It's part of Ben's French language study at school, Ben goes to France for a week, staying with a French family and having only French spoken all around him and we had a French child to play with for him to experience life in the bosom of a German family in Germany. Except of course our house isn't run to typical German standards, we speak English at home (the teachers can never get over this) and we watch English TV and we eat in the English way (a cooked tea rather than a cooked lunch and a casual breakfast of cereal or toast not the full scale bread, ham and cheese marathon.)
I dread to think what A reported back to his teachers and his parents about life with an English family who just so happen to live in Germany, I can imagine that neither his German nor his English have improved greatly for although he listened, he barely spoke. Although close questioning of A revealed that he's been learning both languages for three years and I got the impression that he didn't find one any harder than the other which would annoy the Germans who always smugly report that English is easy to learn while nodding sagely when I complain that German is sooooo hard.

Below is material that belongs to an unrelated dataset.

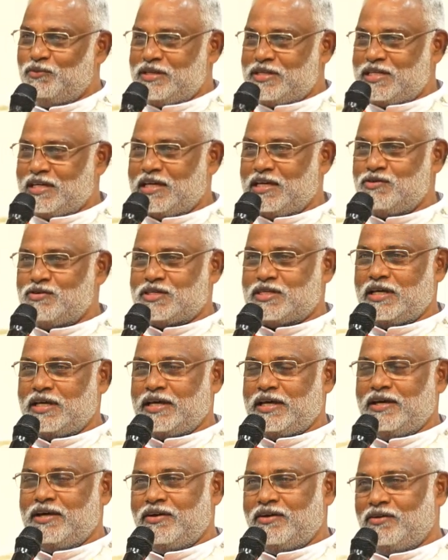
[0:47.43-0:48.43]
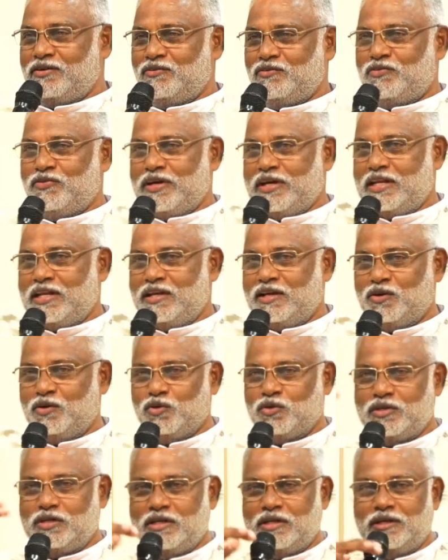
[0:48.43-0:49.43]
which gives a very
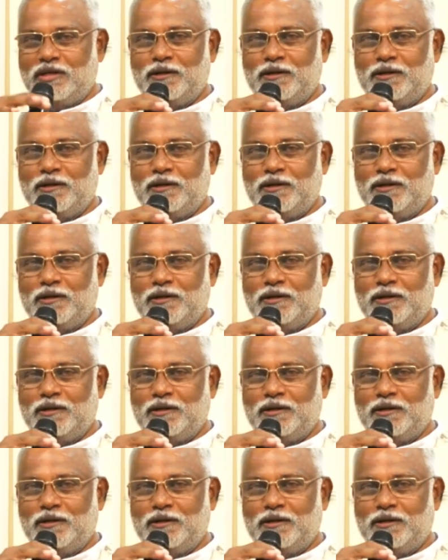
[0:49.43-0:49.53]
good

Most of the week A looked rather like a startled rabbit caught in the headlights of oncoming traffic, desperate for someplace to hide (ideally where they would speak French or at the very least leave him alone.) He would speak only when spoken to and even then would use as few words as possible, although apparently in the school environment and when with his fellow French students he opened up more.
Fortunately the school had organised activities for the children, they explored Kettwig on Monday morning (somehow managing to make that last two hours - and yes, Kettwig is lovely but two hours? When you come from Grenoble, which is way bigger and far prettier I'm sure, Kettwig must seem teeny.)

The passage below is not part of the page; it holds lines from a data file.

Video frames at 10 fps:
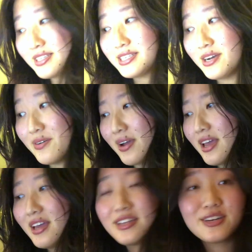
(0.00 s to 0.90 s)
so
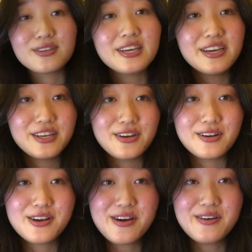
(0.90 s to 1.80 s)
nearly a year
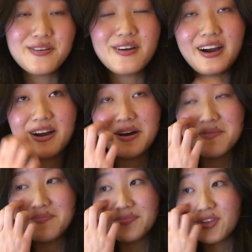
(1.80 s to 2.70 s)
ago,
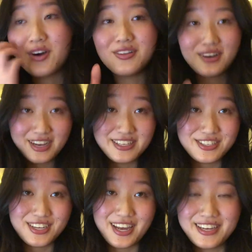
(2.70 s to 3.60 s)
um, a lot has
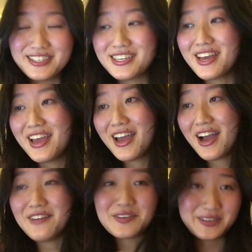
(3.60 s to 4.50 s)
changed.
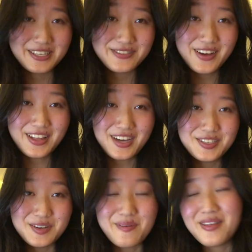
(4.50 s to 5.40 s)
I'm going into my last
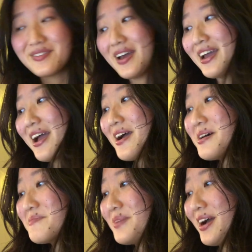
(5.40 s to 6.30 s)
year by the way,
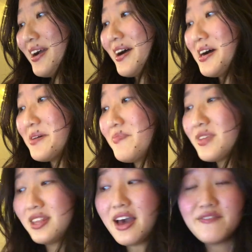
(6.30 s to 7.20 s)
but um,
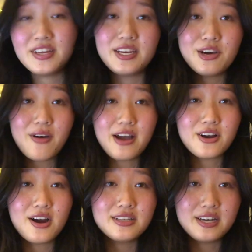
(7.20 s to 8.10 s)
in that video I
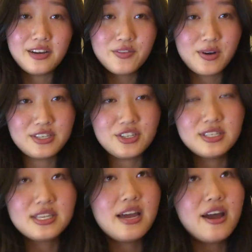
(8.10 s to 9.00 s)
got a ton of
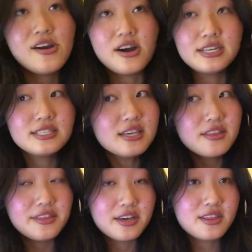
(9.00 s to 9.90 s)
questions and I honestly
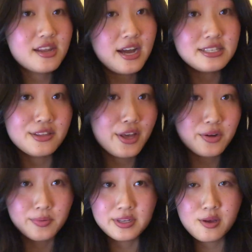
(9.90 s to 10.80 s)
think that I did like
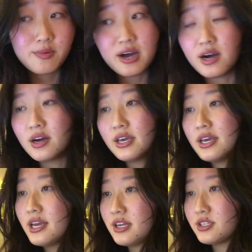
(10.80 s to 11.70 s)
really well
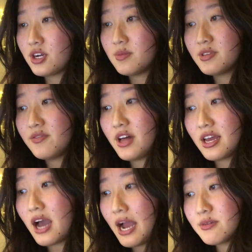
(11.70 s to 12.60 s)
in terms of
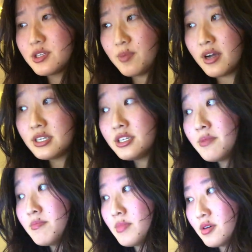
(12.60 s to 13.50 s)
like I responded to
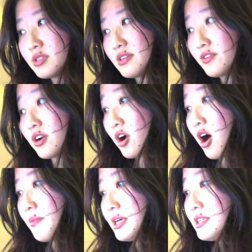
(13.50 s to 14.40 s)
most of your
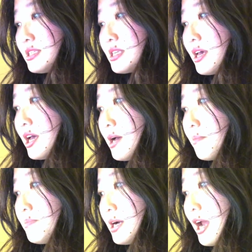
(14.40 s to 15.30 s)
comments
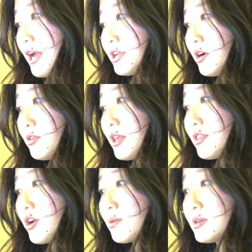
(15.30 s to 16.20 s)
but I know that
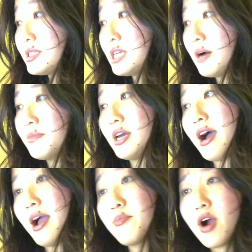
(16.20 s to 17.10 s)
there were some that
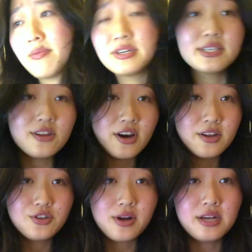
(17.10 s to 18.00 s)
I probably did not
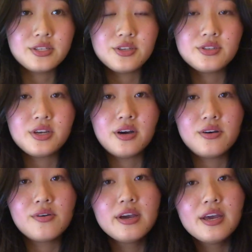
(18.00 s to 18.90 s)
address.
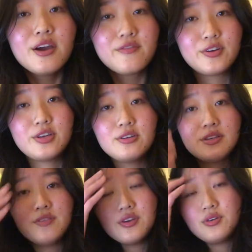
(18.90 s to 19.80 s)
So for those
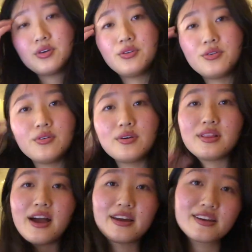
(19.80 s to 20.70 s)
of you who
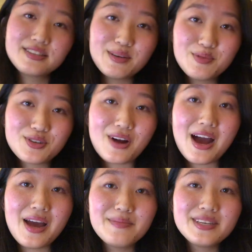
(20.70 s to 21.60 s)
like
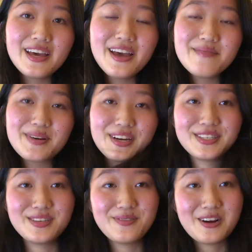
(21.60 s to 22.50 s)
subscribed because
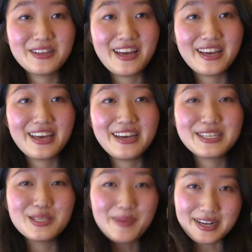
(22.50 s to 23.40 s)
you were like
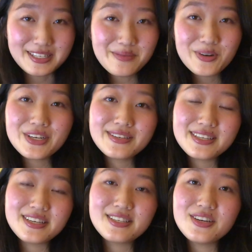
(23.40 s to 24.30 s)
expecting more
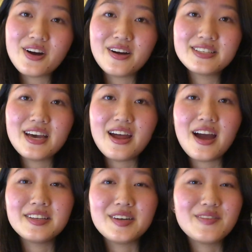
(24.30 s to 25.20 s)
UCSD content,
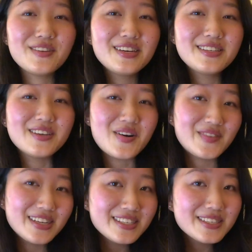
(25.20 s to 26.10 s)
I definitely don't want to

Tuesday morning was the Aalto theatre in Essen, which we now know has the biggest elevator in Europe with a capacity for 200+ people (Jas then informed us that she's also been there (with school) and that that lift can also take horses)
Wednesday was a trip to the Erfahrungsfeld der Sinne which I realise that I have been to, although A's description of it (i.e. none) didn't prompt that recollection but rather the wonder of Google.
Thursday was a whole day trip to Dusseldorf with the German students - which meant that the locals got the day off from school. Over dinner when they got back I interrogated them;
What was the film museum like? Full of rubbish German films according to Ben.
Was the point of going up the TV Tower just for the view? Apparently so.
What did you do for lunch? Pizza.
And in your spare time in the afternoon, what did you get up to? Dusseldorf has trams.
So? They had small change left over from the pizza, it was even smaller (or maybe just thinner) by the time the trams had run over it.
Friday was school time, followed by free time and the goodbye party which the girls were in charge of (well they volunteered and the boys foolishly agreed) at the last minute, due to the wonderful warm weather, the girls decreed the party would have a theme, and this theme would be 'Summer', thus allowing everyone to dress in summer gear - except for the French kids that is, who would have packed for early spring in Germany. It seemed to go well, I asked A what music was played, 'lots' he said. So I tried again, what music did he like I asked? 'Lots' was the answer, at which point I gave up, I had tried in both German and English (my school French has long since sounded the retreat in the face of the advancing German grammar) but to no avail.
I spent the whole week stressed. Worried that A wasn't enjoying himself, but unable really to do much about it as the responsibility for entertainment was Ben's, I could make suggestions as to what they might want to do, but at the end of the day they're both teenagers, and teenage boys at that - how on earth can I know what they might find cool, teenage girls shop and gossip, teenage boys just seem to hang about, rather like the faint odour of B.O. that accompanies them. Who would have thought that being the recipient of an exchange student could be so mentally taxing?
The funniest thing about the whole week was the fact that all the other German students spoke to their French exchange kids in English, and I guess on the return leg the same thing will happen again, (although from memory, the French on home turf are far more demanding of visitors, expecting them to at least make an attempt at their language) while Ben spoke only German to A.